• **WHAT THE EXERCISE ASKS**
Write out exactly the lines from the one with "[0:01.80-0:02.70]" through the last line of the data below, but not the pictures.

Collected data
==============================
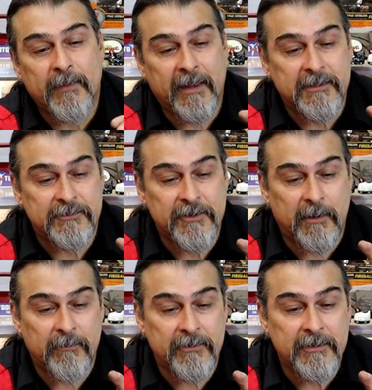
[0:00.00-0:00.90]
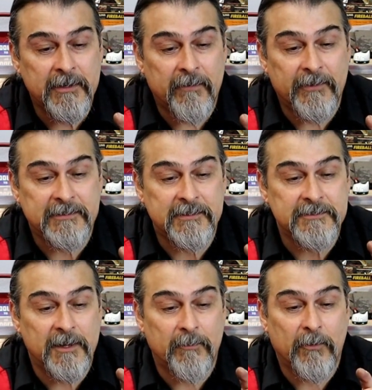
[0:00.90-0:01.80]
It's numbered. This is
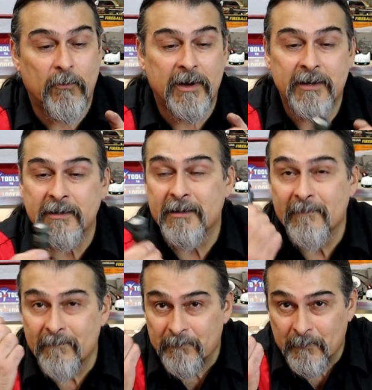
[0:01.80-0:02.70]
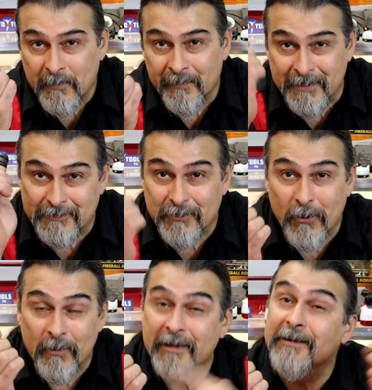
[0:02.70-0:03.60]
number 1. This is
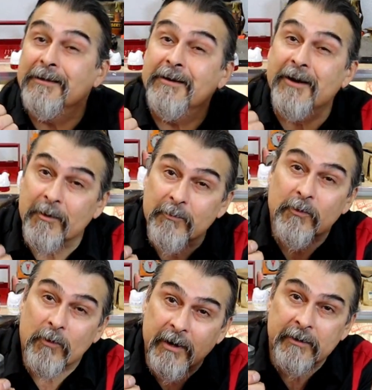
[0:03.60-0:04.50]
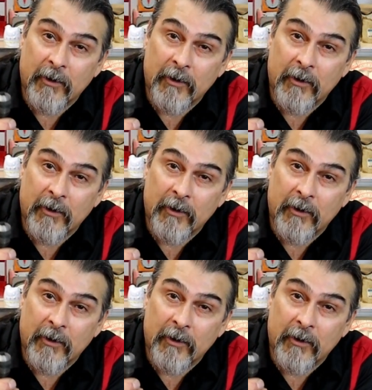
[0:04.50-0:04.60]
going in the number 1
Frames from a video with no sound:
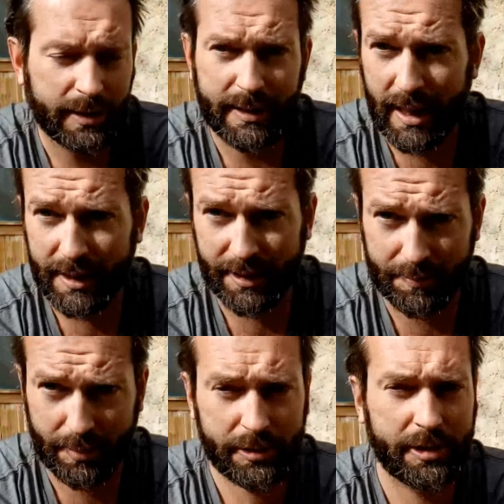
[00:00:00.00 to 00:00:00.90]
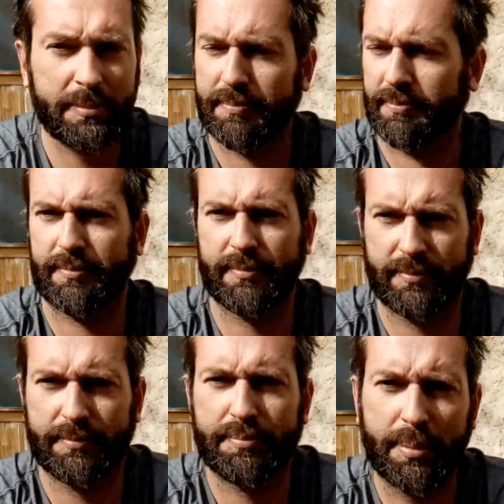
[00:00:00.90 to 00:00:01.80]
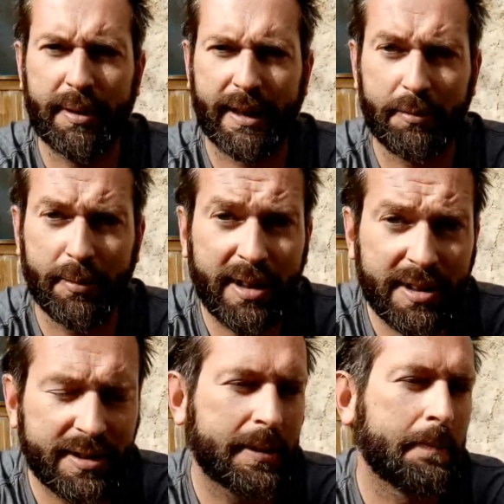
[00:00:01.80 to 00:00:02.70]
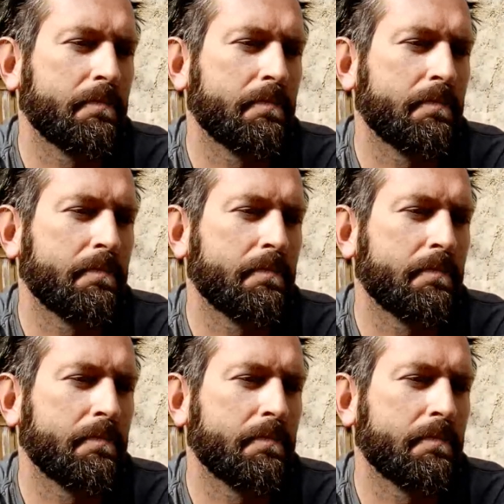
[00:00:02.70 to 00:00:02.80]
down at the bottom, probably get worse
==============================
• **RESPONSE**
[0:01.80-0:02.70]
[0:02.70-0:03.60]
number 1. This is
[0:03.60-0:04.50]
[0:04.50-0:04.60]
going in the number 1
Frames from a video with no sound:
[00:00:00.00 to 00:00:00.90]
[00:00:00.90 to 00:00:01.80]
[00:00:01.80 to 00:00:02.70]
[00:00:02.70 to 00:00:02.80]
down at the bottom, probably get worse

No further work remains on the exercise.